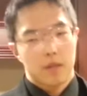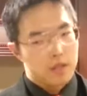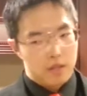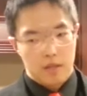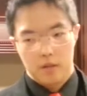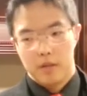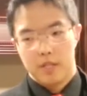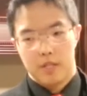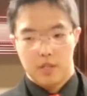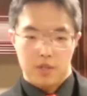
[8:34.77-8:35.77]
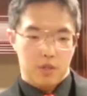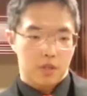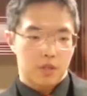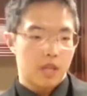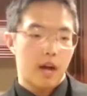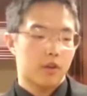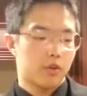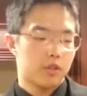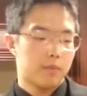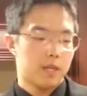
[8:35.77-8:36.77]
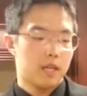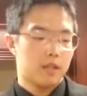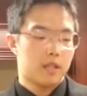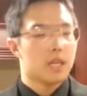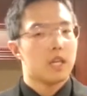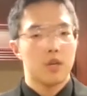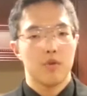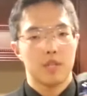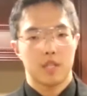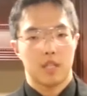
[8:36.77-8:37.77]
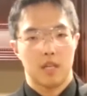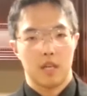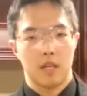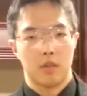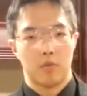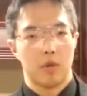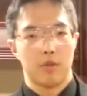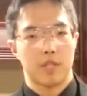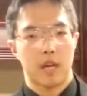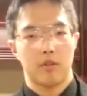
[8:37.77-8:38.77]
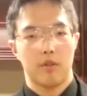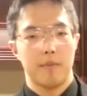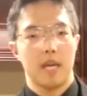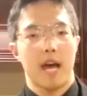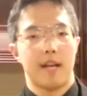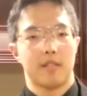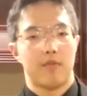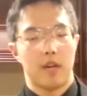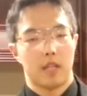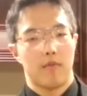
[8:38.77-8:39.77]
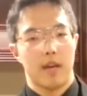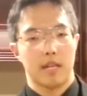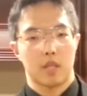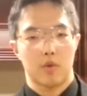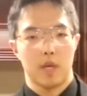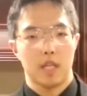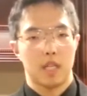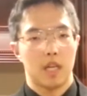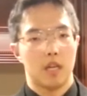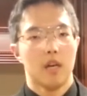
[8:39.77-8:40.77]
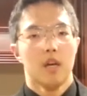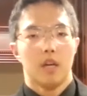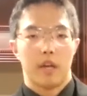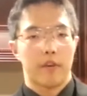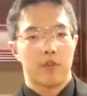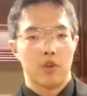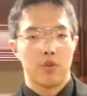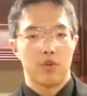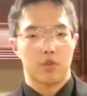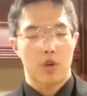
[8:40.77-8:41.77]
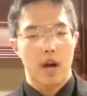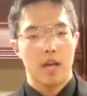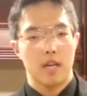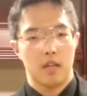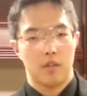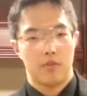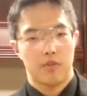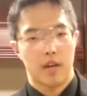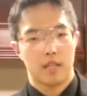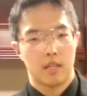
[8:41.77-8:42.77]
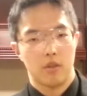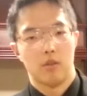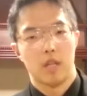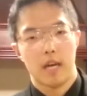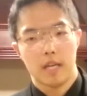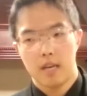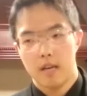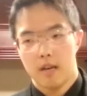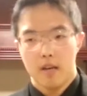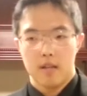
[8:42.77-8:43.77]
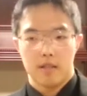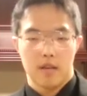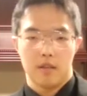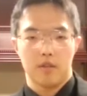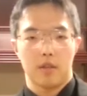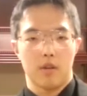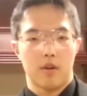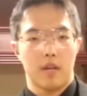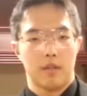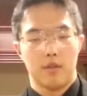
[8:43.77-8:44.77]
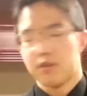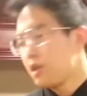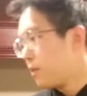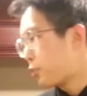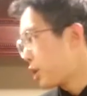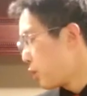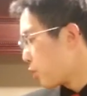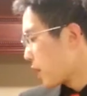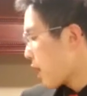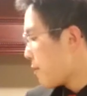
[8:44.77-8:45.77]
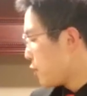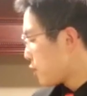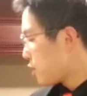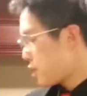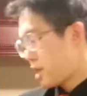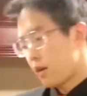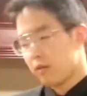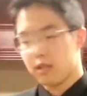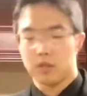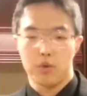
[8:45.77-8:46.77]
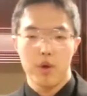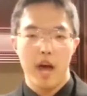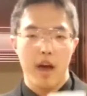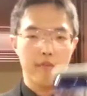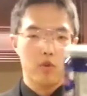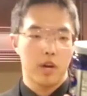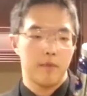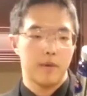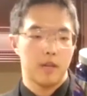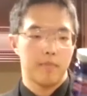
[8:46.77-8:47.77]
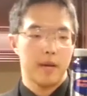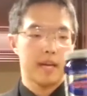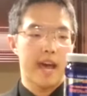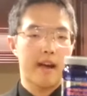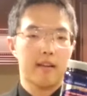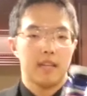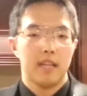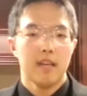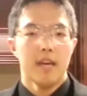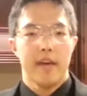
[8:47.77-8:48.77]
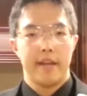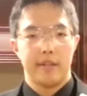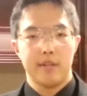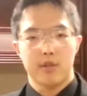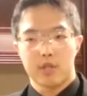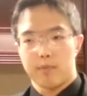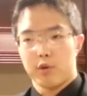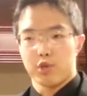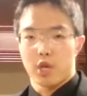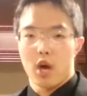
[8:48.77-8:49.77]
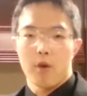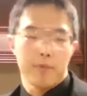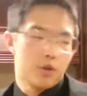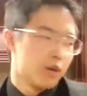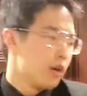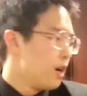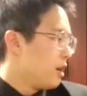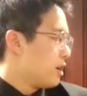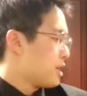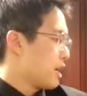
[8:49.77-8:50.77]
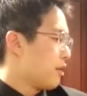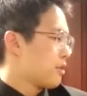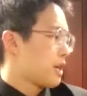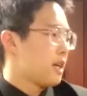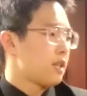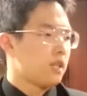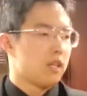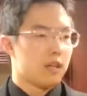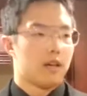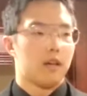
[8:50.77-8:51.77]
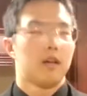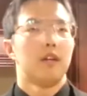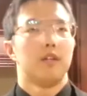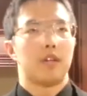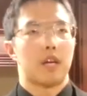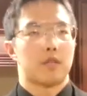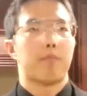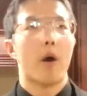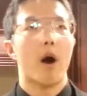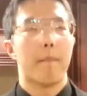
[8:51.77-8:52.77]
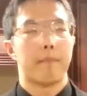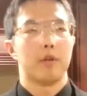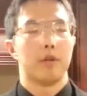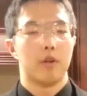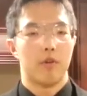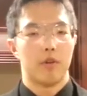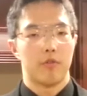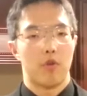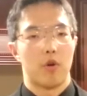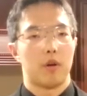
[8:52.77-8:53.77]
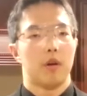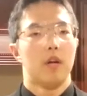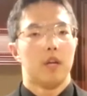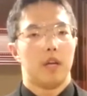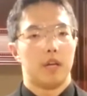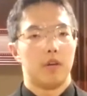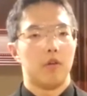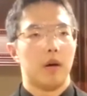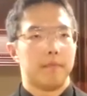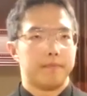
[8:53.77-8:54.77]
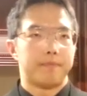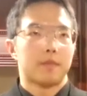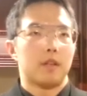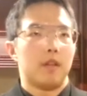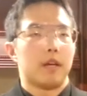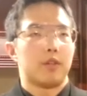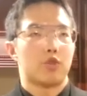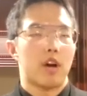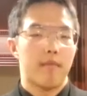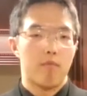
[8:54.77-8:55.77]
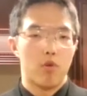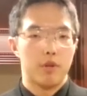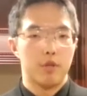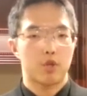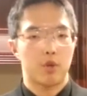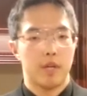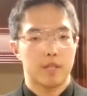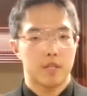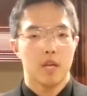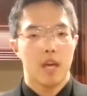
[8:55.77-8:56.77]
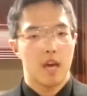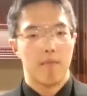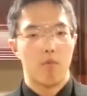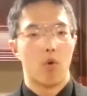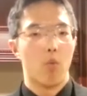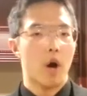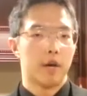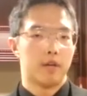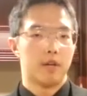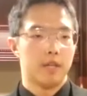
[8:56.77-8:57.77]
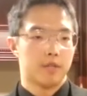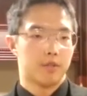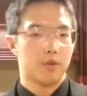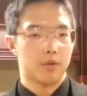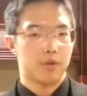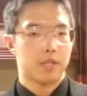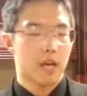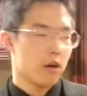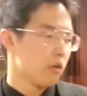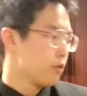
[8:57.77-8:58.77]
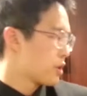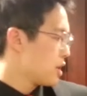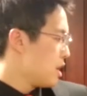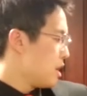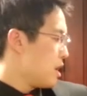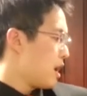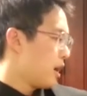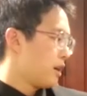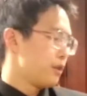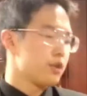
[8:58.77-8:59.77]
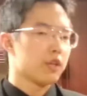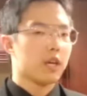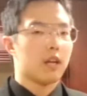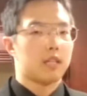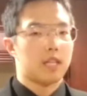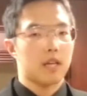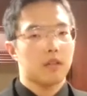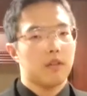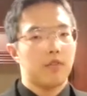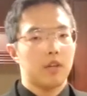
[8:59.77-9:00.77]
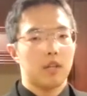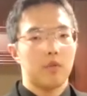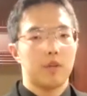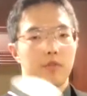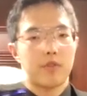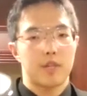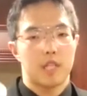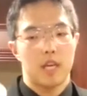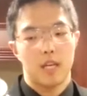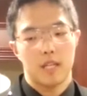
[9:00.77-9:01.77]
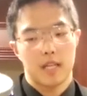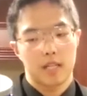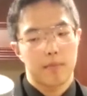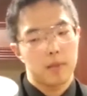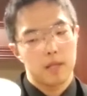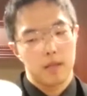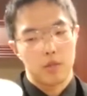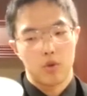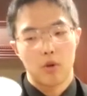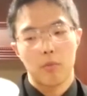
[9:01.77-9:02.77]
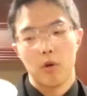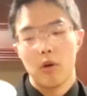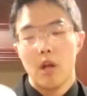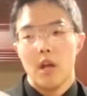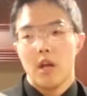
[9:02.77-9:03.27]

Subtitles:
you know, it's not going to be the hugest thing in the world. It's not going to be as effective as creatine. If you try it and you find that you like it, then you can go ahead and use it. Pre-workout boosters generally do have quite a bit of beta-alanine, and these are supposed to help your cells get the nice pump you're going for. It'll like drive more nutrients and more water into your cells. You should get a tingly feeling when you first take it. That's completely normal.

■ Task item
This task calls for the listing to be restated exactly, with images omitted.

■ Response
[8:34.77-8:35.77]
[8:35.77-8:36.77]
[8:36.77-8:37.77]
[8:37.77-8:38.77]
[8:38.77-8:39.77]
[8:39.77-8:40.77]
[8:40.77-8:41.77]
[8:41.77-8:42.77]
[8:42.77-8:43.77]
[8:43.77-8:44.77]
[8:44.77-8:45.77]
[8:45.77-8:46.77]
[8:46.77-8:47.77]
[8:47.77-8:48.77]
[8:48.77-8:49.77]
[8:49.77-8:50.77]
[8:50.77-8:51.77]
[8:51.77-8:52.77]
[8:52.77-8:53.77]
[8:53.77-8:54.77]
[8:54.77-8:55.77]
[8:55.77-8:56.77]
[8:56.77-8:57.77]
[8:57.77-8:58.77]
[8:58.77-8:59.77]
[8:59.77-9:00.77]
[9:00.77-9:01.77]
[9:01.77-9:02.77]
[9:02.77-9:03.27]

Subtitles:
you know, it's not going to be the hugest thing in the world. It's not going to be as effective as creatine. If you try it and you find that you like it, then you can go ahead and use it. Pre-workout boosters generally do have quite a bit of beta-alanine, and these are supposed to help your cells get the nice pump you're going for. It'll like drive more nutrients and more water into your cells. You should get a tingly feeling when you first take it. That's completely normal.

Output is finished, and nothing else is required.